_Task_:
What is needed is the full listing written out exactly, minus the pictures.

_Exercise material_:
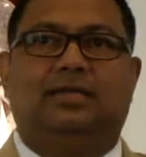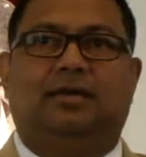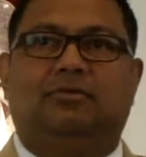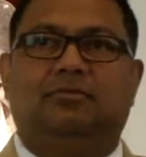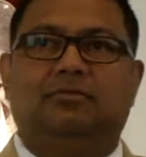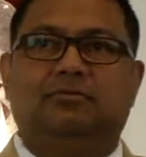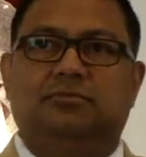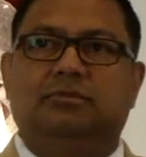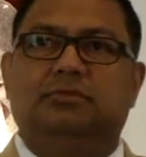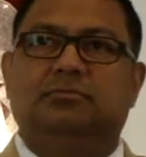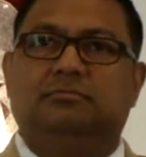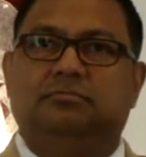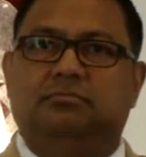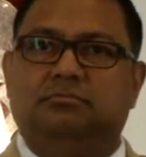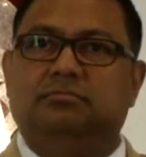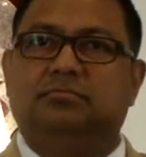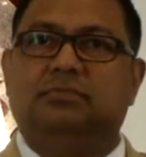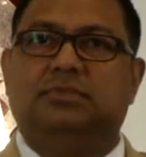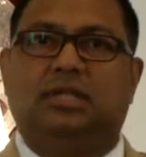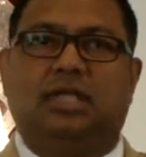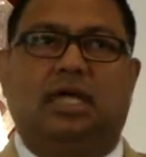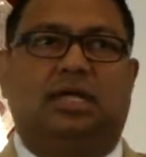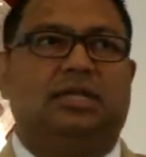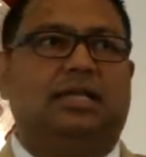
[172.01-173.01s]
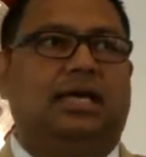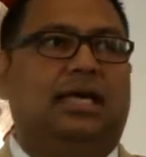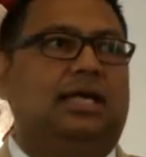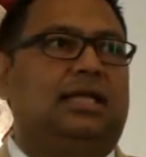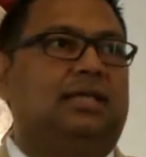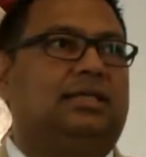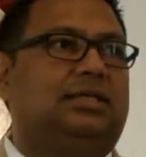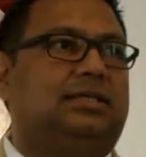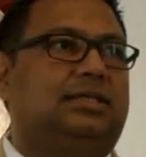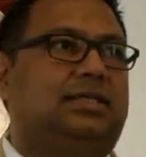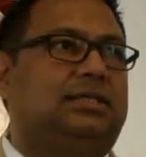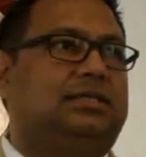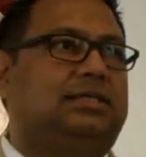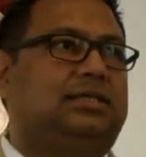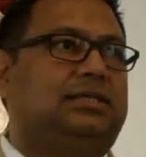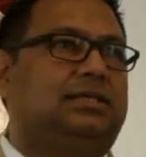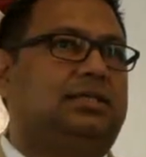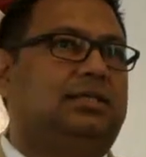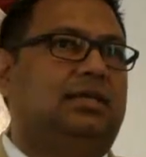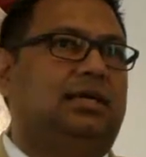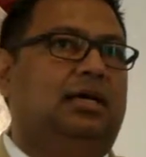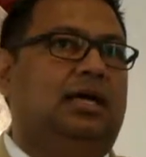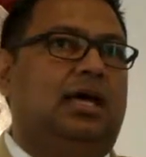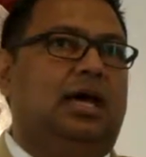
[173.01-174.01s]
I was not the healthiest,
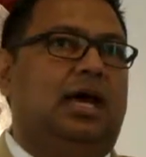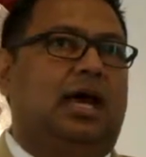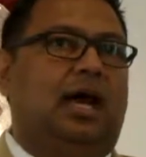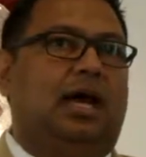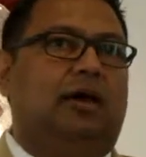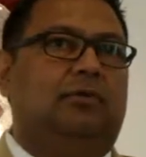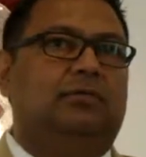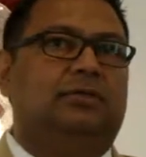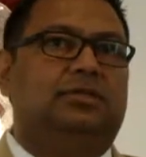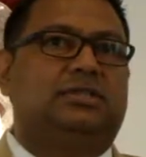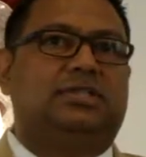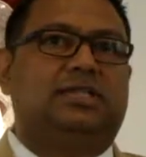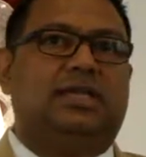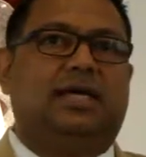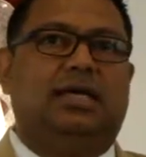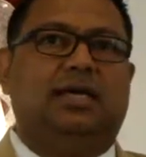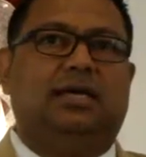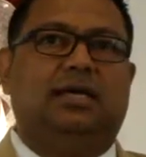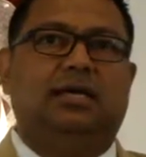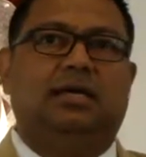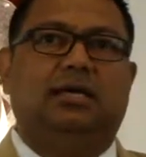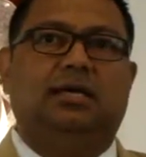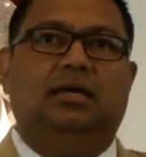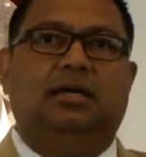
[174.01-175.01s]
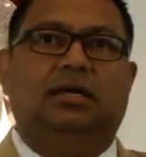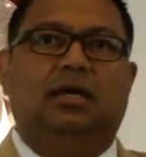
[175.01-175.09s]
I would say.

_Answer area_:
[172.01-173.01s]
[173.01-174.01s]
I was not the healthiest,
[174.01-175.01s]
[175.01-175.09s]
I would say.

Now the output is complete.